> [What to work on]:
Exactly as written, set down each line of the data below except its pictures.
[Opening The data section]
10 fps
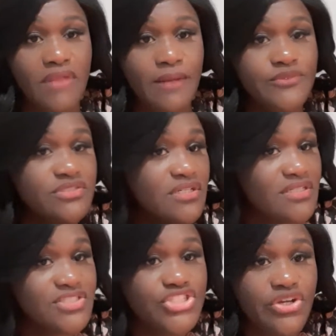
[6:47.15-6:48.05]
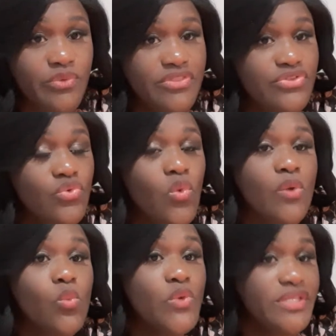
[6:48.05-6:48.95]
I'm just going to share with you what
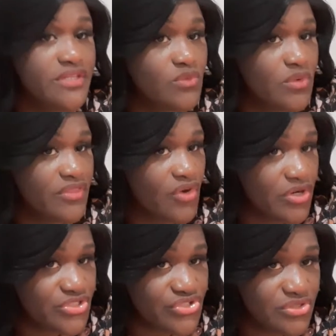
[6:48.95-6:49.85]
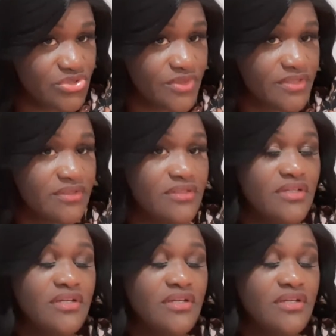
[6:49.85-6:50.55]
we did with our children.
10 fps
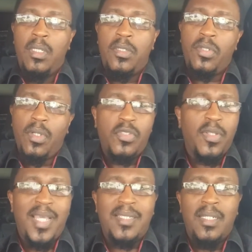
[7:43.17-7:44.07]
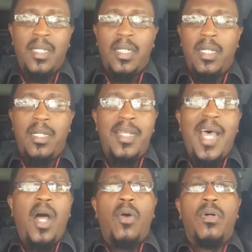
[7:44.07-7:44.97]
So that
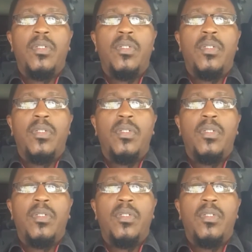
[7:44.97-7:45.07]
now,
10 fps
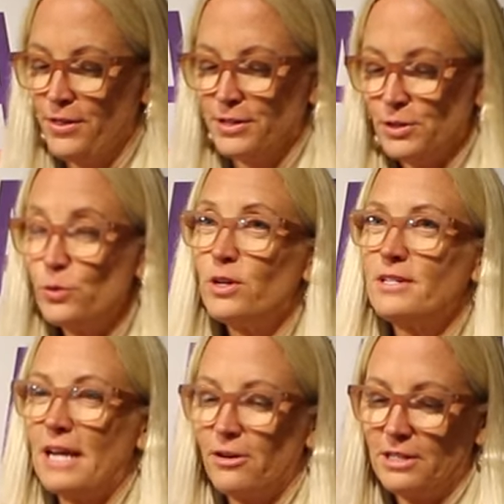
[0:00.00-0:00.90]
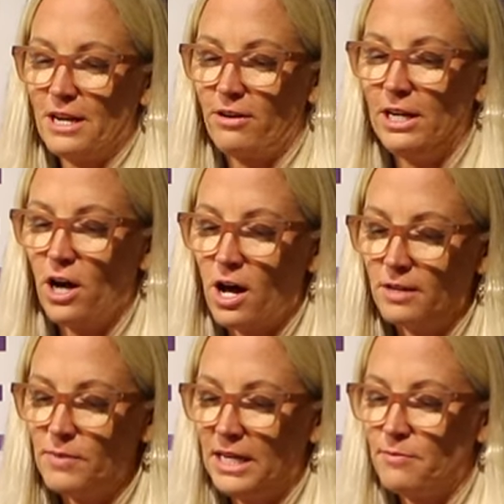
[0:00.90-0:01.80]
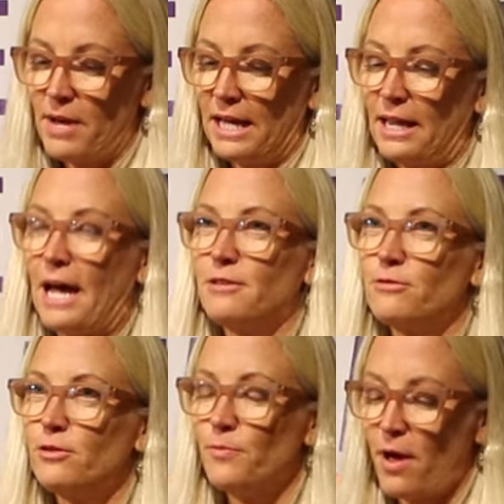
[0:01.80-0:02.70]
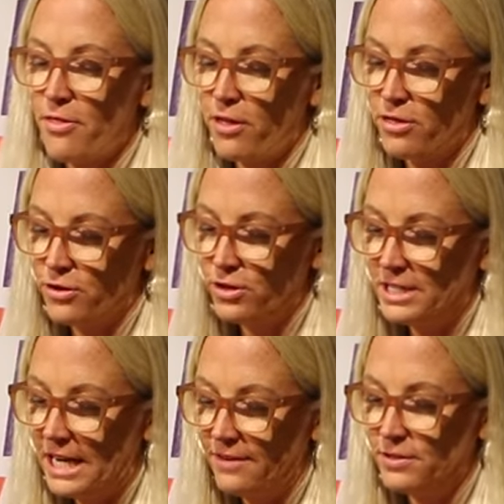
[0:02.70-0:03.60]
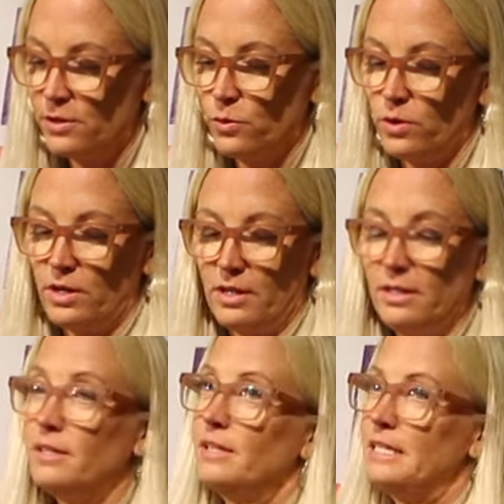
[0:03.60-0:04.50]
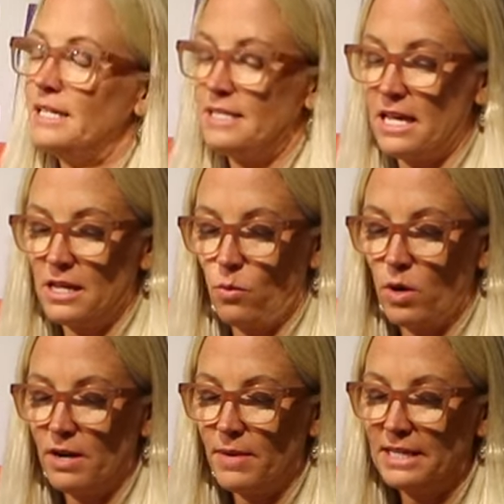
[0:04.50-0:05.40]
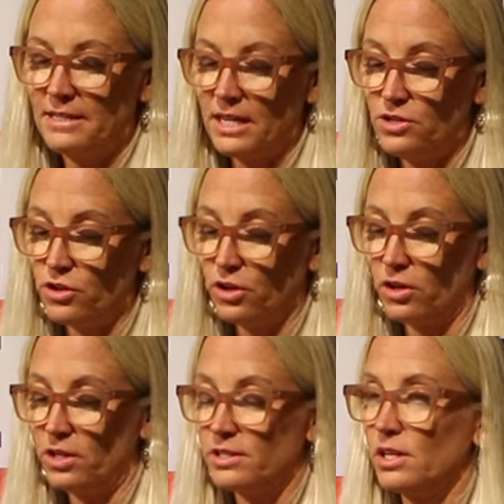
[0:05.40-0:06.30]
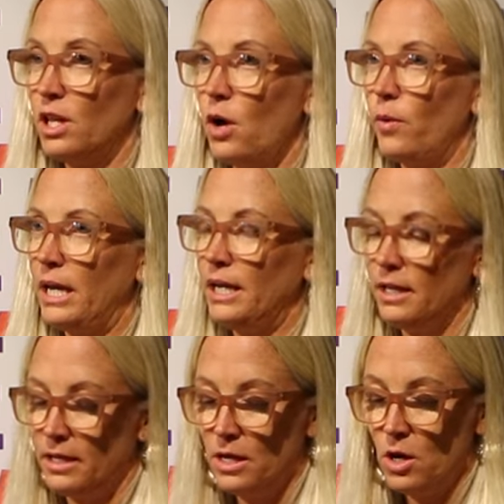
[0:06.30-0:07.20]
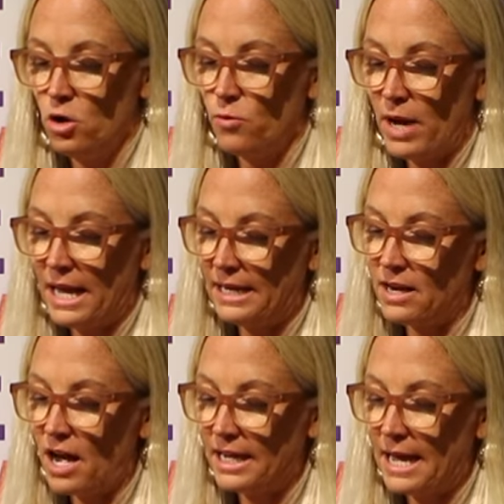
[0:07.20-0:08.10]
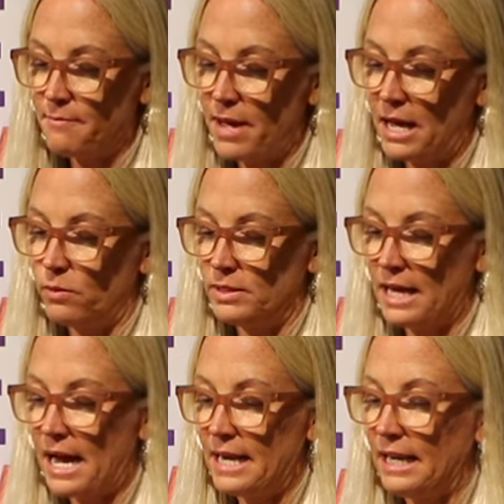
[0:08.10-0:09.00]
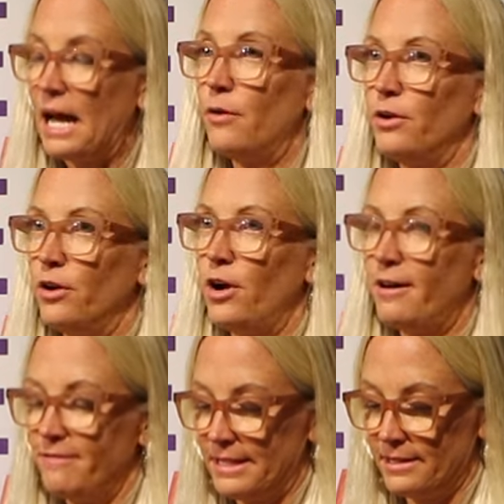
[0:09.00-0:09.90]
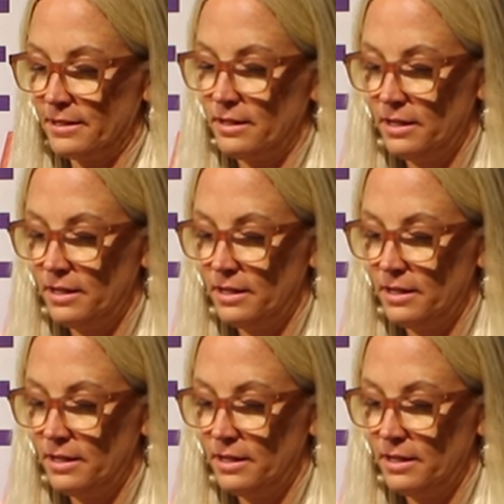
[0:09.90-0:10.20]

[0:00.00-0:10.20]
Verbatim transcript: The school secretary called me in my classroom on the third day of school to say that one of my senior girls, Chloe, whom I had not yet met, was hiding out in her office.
[Closing The data section]
> [Written solution]:
10 fps
[6:47.15-6:48.05]
[6:48.05-6:48.95]
I'm just going to share with you what
[6:48.95-6:49.85]
[6:49.85-6:50.55]
we did with our children.
10 fps
[7:43.17-7:44.07]
[7:44.07-7:44.97]
So that
[7:44.97-7:45.07]
now,
10 fps
[0:00.00-0:00.90]
[0:00.90-0:01.80]
[0:01.80-0:02.70]
[0:02.70-0:03.60]
[0:03.60-0:04.50]
[0:04.50-0:05.40]
[0:05.40-0:06.30]
[0:06.30-0:07.20]
[0:07.20-0:08.10]
[0:08.10-0:09.00]
[0:09.00-0:09.90]
[0:09.90-0:10.20]

[0:00.00-0:10.20]
Verbatim transcript: The school secretary called me in my classroom on the third day of school to say that one of my senior girls, Chloe, whom I had not yet met, was hiding out in her office.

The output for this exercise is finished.